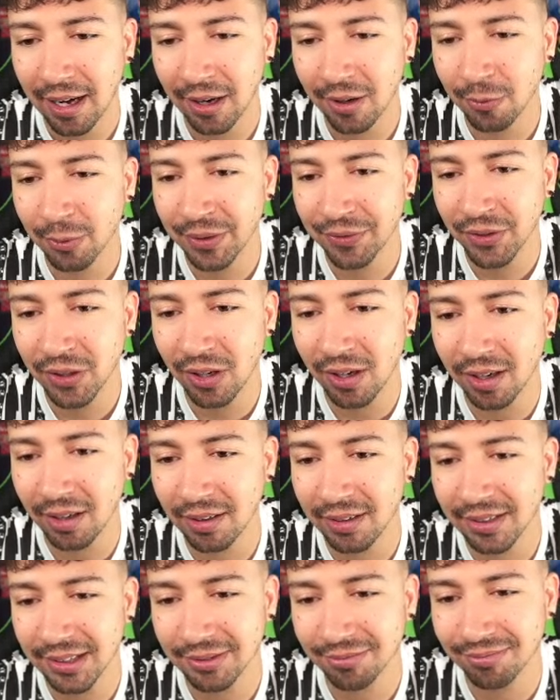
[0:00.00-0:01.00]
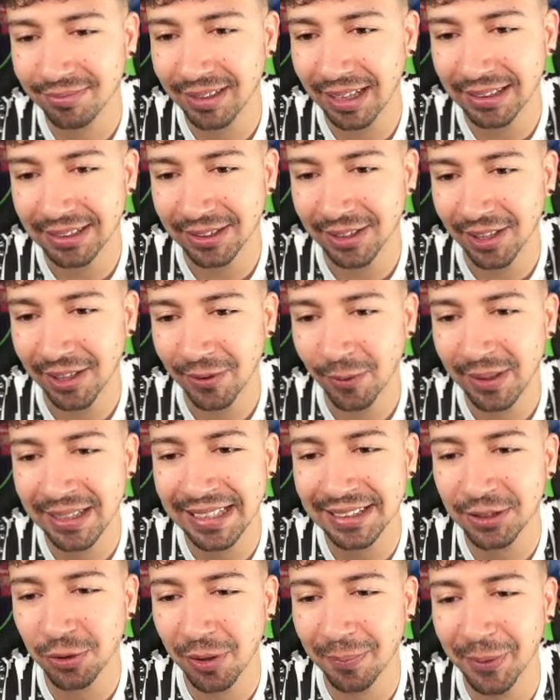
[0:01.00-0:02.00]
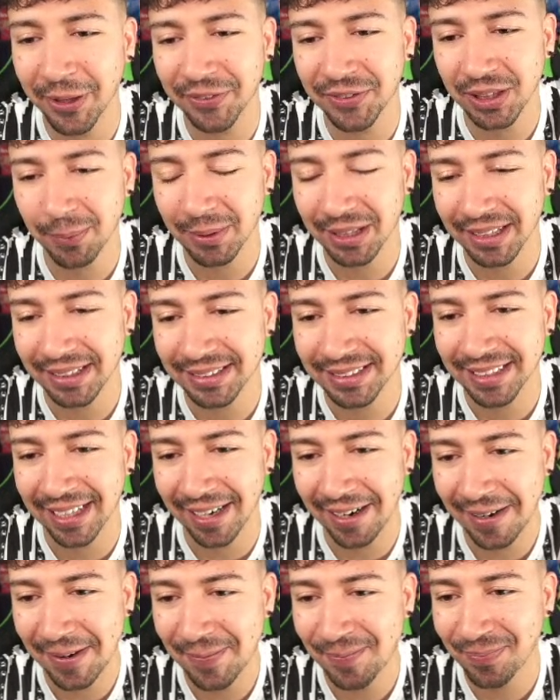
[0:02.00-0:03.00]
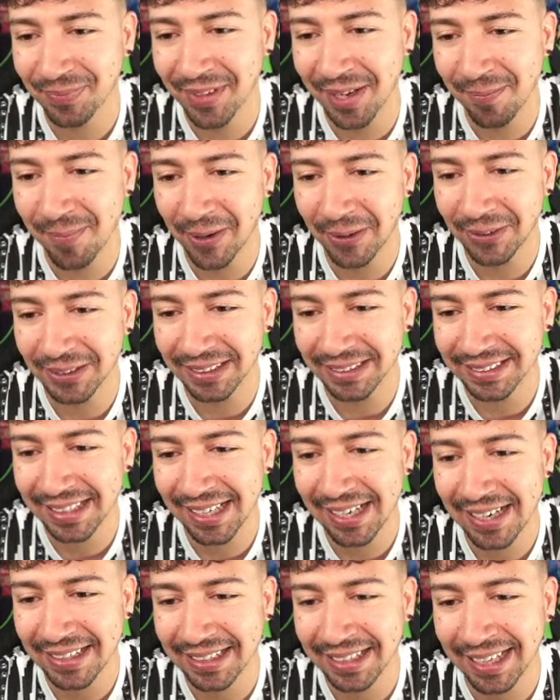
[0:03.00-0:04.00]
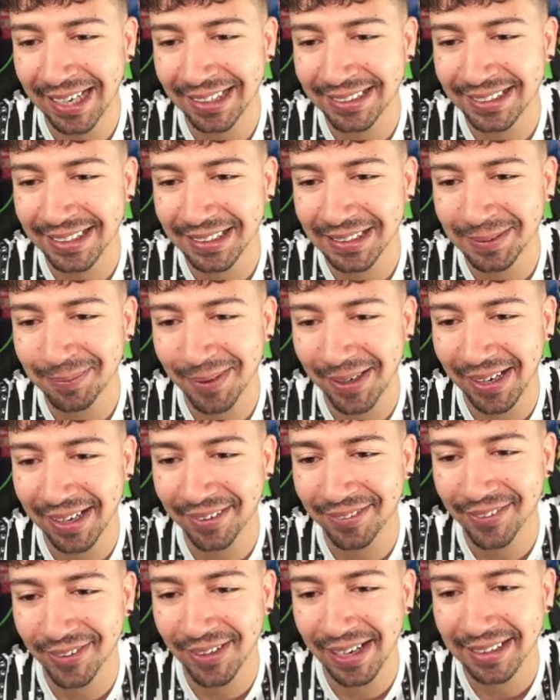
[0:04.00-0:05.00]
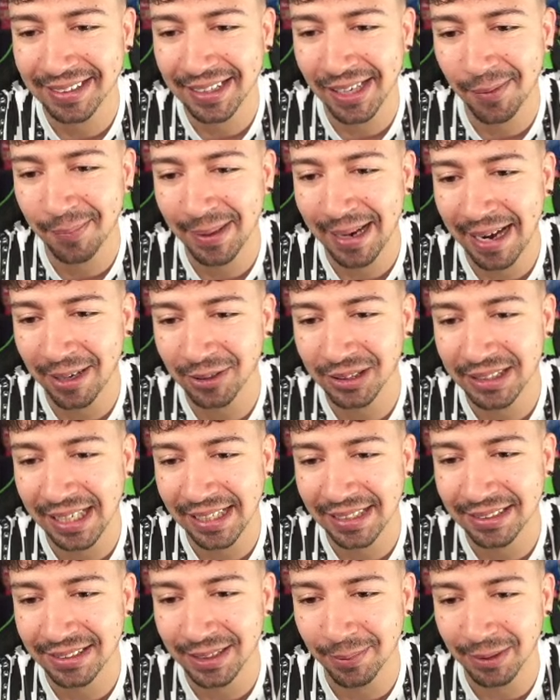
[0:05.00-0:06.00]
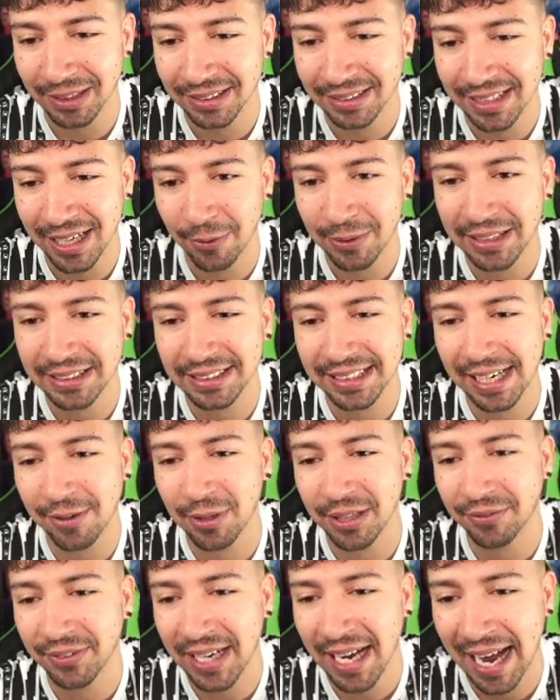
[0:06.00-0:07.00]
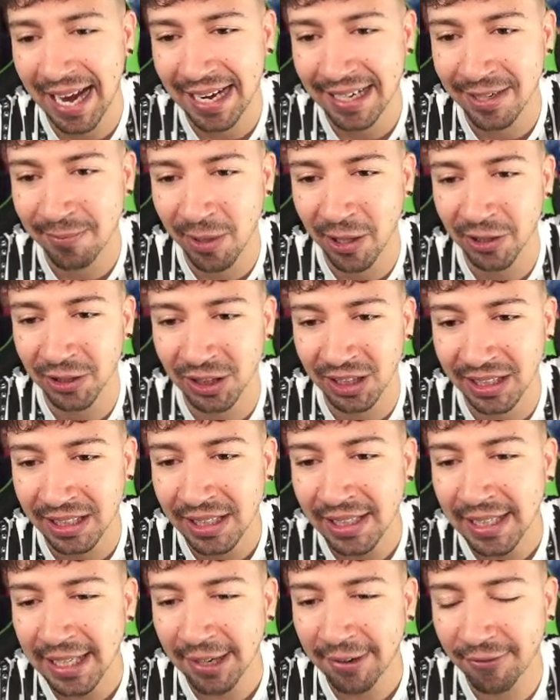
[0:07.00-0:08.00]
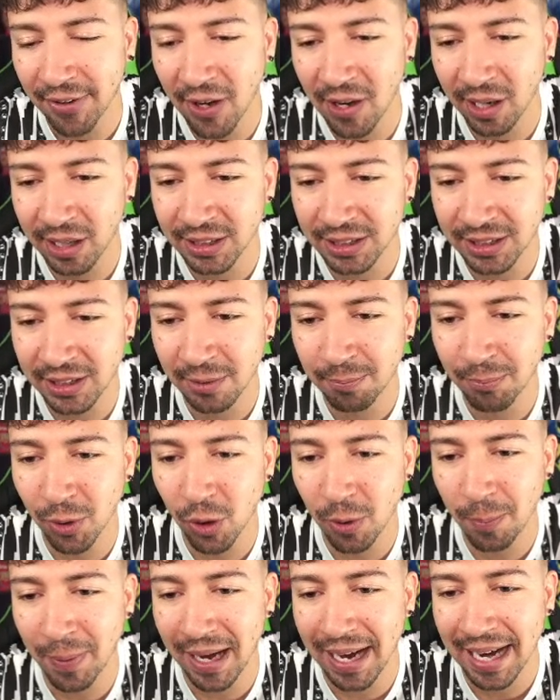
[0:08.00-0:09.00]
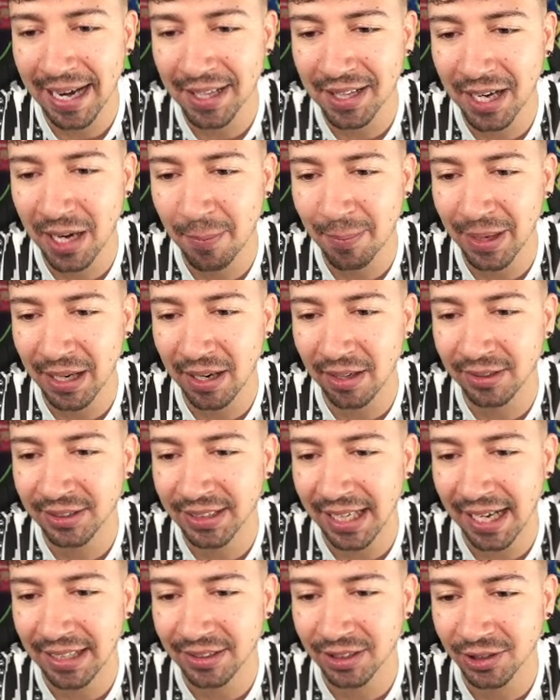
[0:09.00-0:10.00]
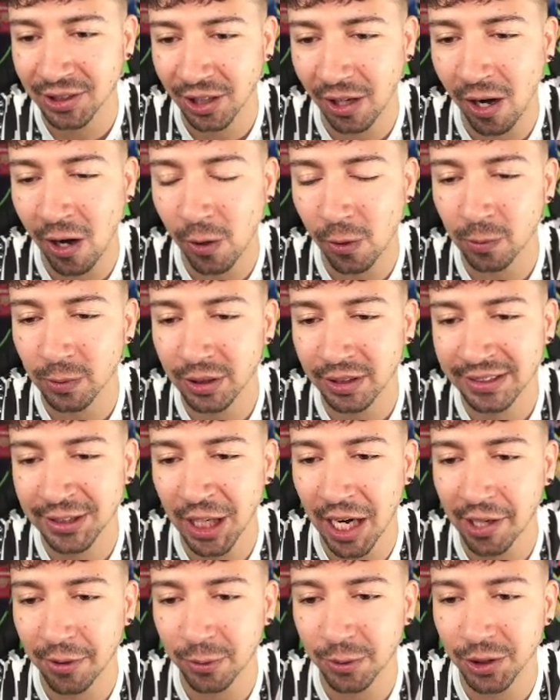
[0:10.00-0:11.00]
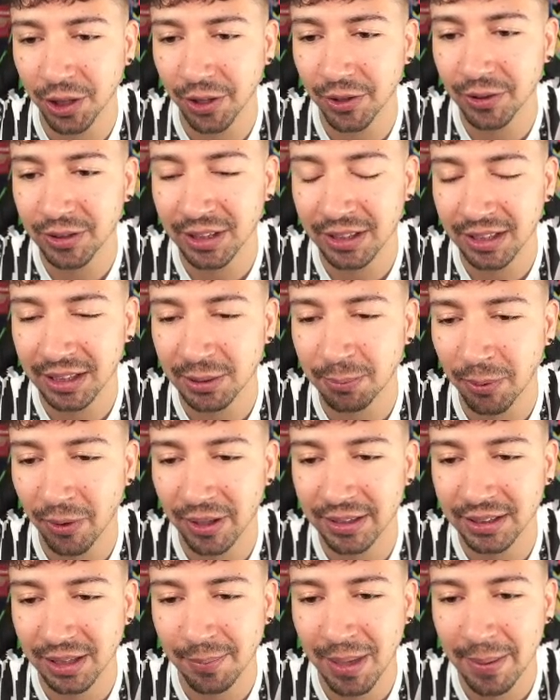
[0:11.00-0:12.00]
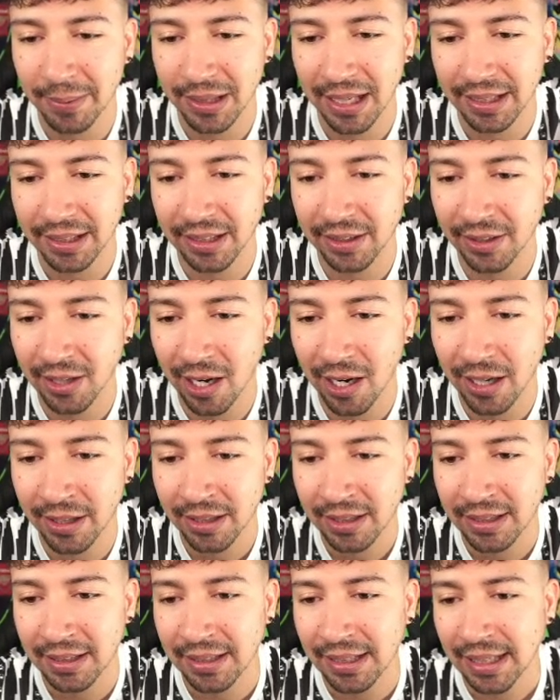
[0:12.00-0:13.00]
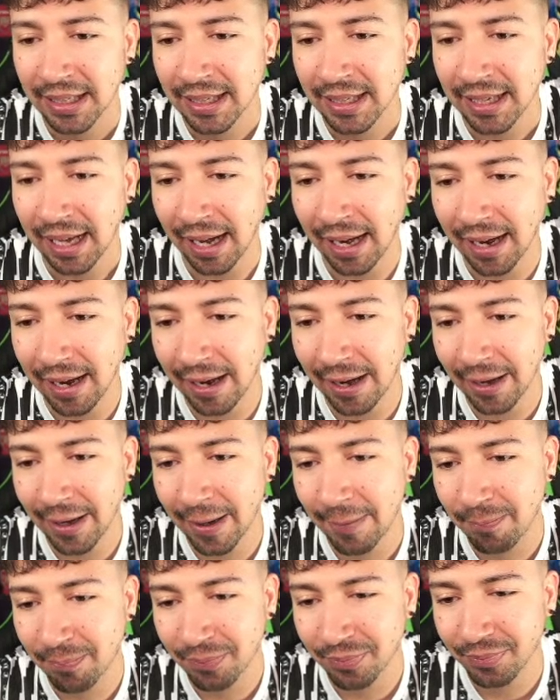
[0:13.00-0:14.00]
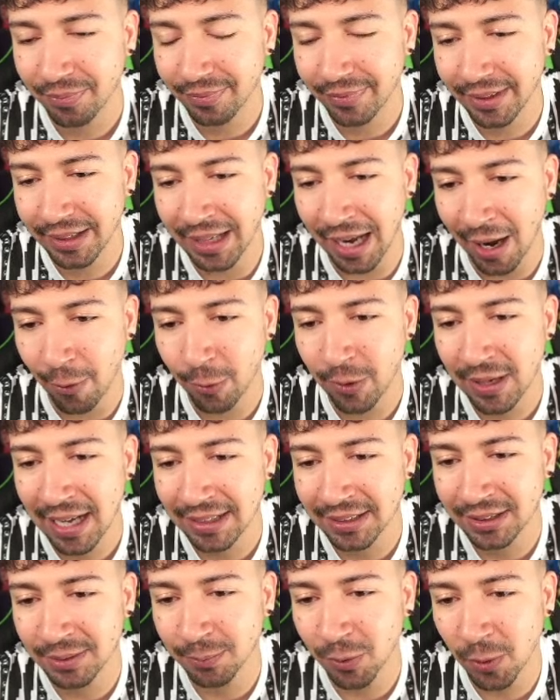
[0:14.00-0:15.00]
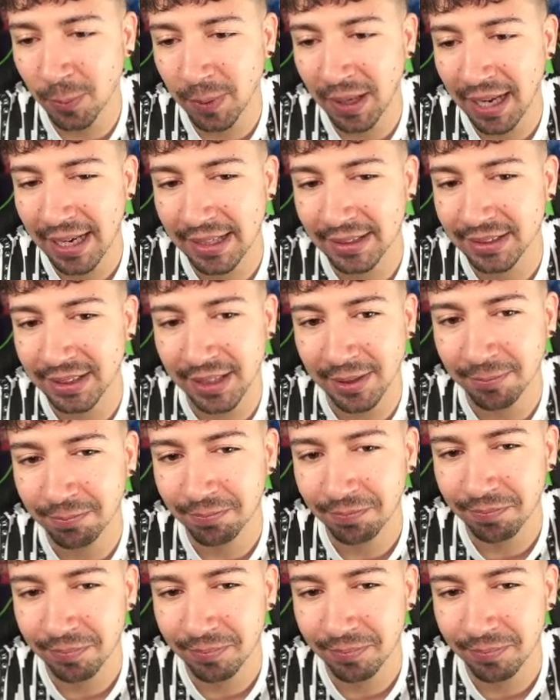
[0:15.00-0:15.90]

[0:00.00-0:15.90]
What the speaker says: We've got, I don't know. We need to remove some of these emojis. They're like classics, but I feel like they're a bit outdated, some of these now. We need to get rid of Kane emoji. Ferguson and Morpay, they're a bit dead, old channel jokes at this point, so maybe they can go. Yeah, we'll add some more players in.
____
PROBLEM: Leave images out of the retyped records; keep all else exact.

REPLY TO THE TASK:
[0:00.00-0:01.00]
[0:01.00-0:02.00]
[0:02.00-0:03.00]
[0:03.00-0:04.00]
[0:04.00-0:05.00]
[0:05.00-0:06.00]
[0:06.00-0:07.00]
[0:07.00-0:08.00]
[0:08.00-0:09.00]
[0:09.00-0:10.00]
[0:10.00-0:11.00]
[0:11.00-0:12.00]
[0:12.00-0:13.00]
[0:13.00-0:14.00]
[0:14.00-0:15.00]
[0:15.00-0:15.90]

[0:00.00-0:15.90]
What the speaker says: We've got, I don't know. We need to remove some of these emojis. They're like classics, but I feel like they're a bit outdated, some of these now. We need to get rid of Kane emoji. Ferguson and Morpay, they're a bit dead, old channel jokes at this point, so maybe they can go. Yeah, we'll add some more players in.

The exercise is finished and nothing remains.